The Court addressed arguments that drug transformation into a metabolite is merely a reflection of a natural phenomenon. “As Prometheus points out, quite literally every transformation of physical matter can be described as occurring according to natural processes and natural law. Transformations operate by natural principles. The transformation here, however, is the result of the physical administration of a drug to a subject to transform-i.e., treat-the subject, which is itself not a natural process.”

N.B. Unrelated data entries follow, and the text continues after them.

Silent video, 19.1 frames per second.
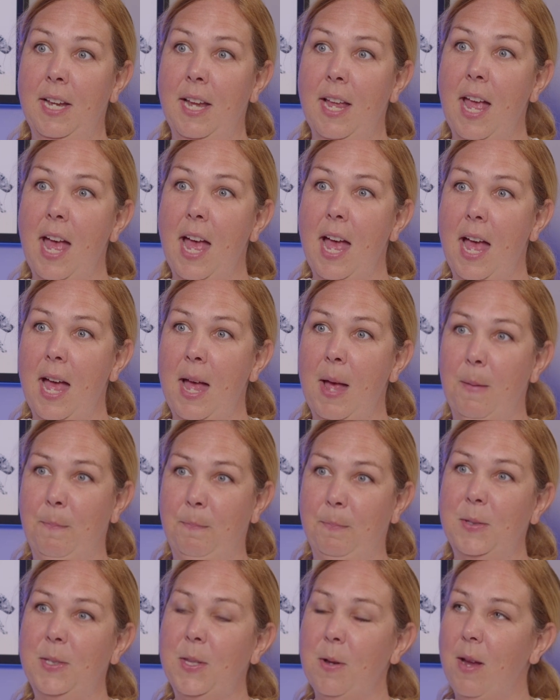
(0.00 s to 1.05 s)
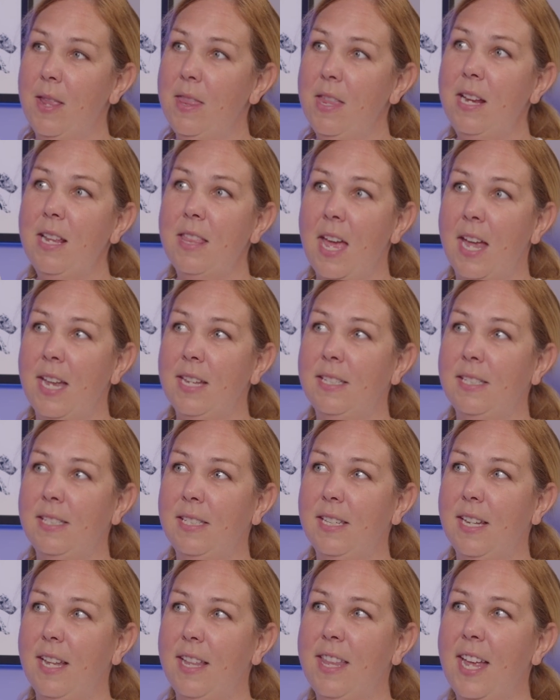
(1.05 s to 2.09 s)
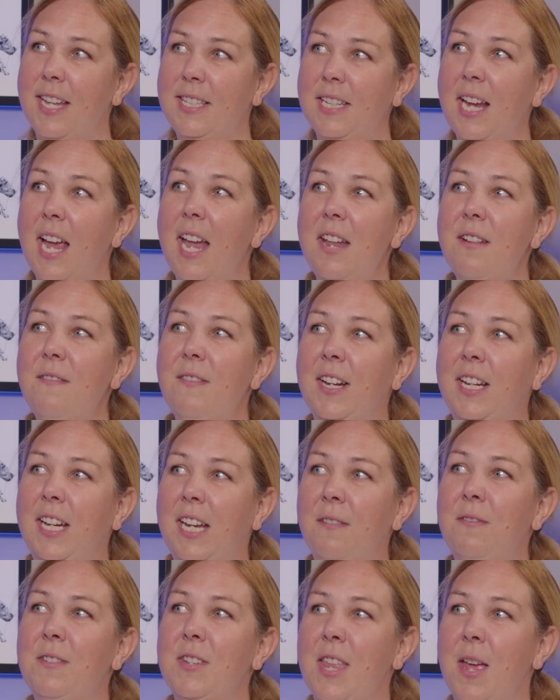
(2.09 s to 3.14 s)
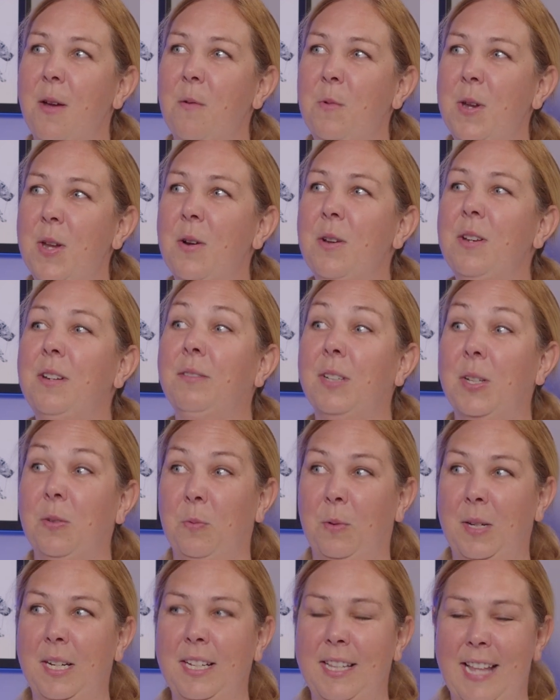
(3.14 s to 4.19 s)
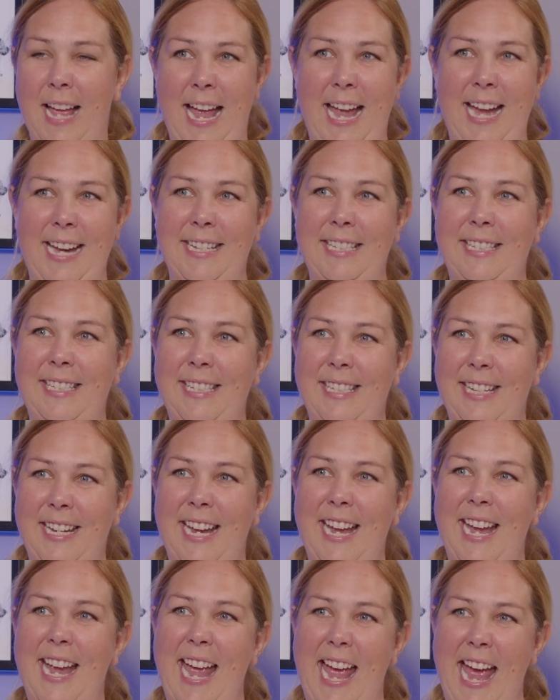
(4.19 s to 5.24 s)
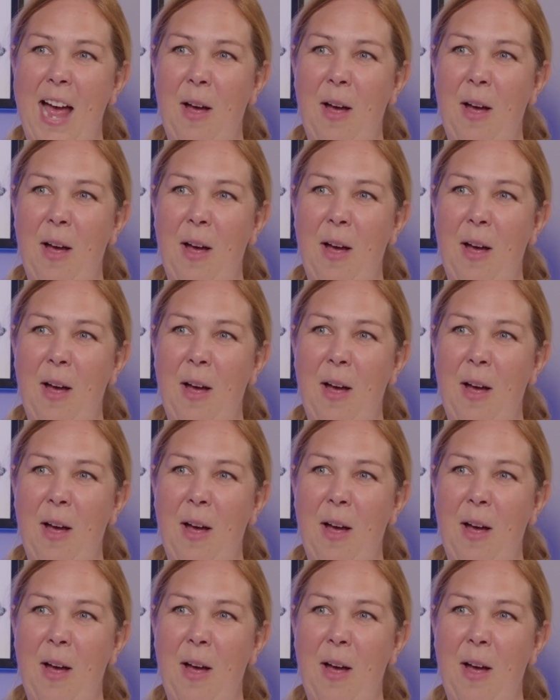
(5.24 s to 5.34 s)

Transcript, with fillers: Right. Um, so I think that's that's kind of a gift that we don't even realize right.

The court also addressed the issue of pre-emption. Mayo had argued that Prometheus’s claims “preempt all practical use of naturally occurring correlations between metabolite levels and drug efficacy and any machine or transformation present in the claims is merely insignificant post solution activity.” The court answered that “Prometheus’s claims are drawn not to a law of nature, but to a particular application of naturally occurring correlations, and accordingly do not preempt all uses of the recited correlations between metabolite levels and drug efficacy or toxicity.” The court pointed out that the claims include limitations drawn to specific disease, drugs and metabolites. These are key facts supporting the patent-eligibility of the claims under a pre-emption analysis.
We had previously reported that the Supreme Court’s Bilski decision suggested that advanced medical diagnostics, such as those that use information derived from multiple genetic variations or biomarker expression levels, fall within the scope of patentable subject matter. The Federal Circuit’s remand decision in Prometheus provides additional support for the patentability of diagnostic inventions, including those whose claims do not require administering of a drug prior to performing a diagnostic test.
Further clarity will hopefully come in the court’s decision in Classen Immunotherapies, Inc. v. Biogen IDEC. In a non-precedential opinion of 69 words issued before the Supreme Court’s Bilski decision, the Federal Circuit found the claims at issue in Classen not to be patent eligible. 304 Fed. Appx. 866 (Fed. Cir. 2008). The Supreme Court then remanded the case back to the Federal Circuit; a decision is expected this year. 130 S. Ct. 3541 (2010).
Classen’s claim 1 is to a method of determining whether an immunization schedule affects the incidence or severity of chronic-immune-mediated disorders and is similar to the claim at issue in Prometheus in that it recites administering an immunogen and optionally determining a level of a marker of a disorder. It is however not limited to a particular immunogen, class of immunogens, disorder, class of disorders or marker or class of markers. Should the Federal Circuit find this claim patent-eligible in its remand decision, it would provide even greater scope for patentability of diagnostic claims. However, we predict that the court will draw a line between the Prometheus claims, which recited a particular disorder, particular drugs and particular metabolites, and claims like Classen’s claim, which are not so limited. Thus, we recommend keeping an eye on how pre-emption analysis develops in the 101 case law, and when drafting claims, to include claims likely to survive such analysis because they meaningfully restrict scope and so avoid §101’s “natural phenomenon” exception.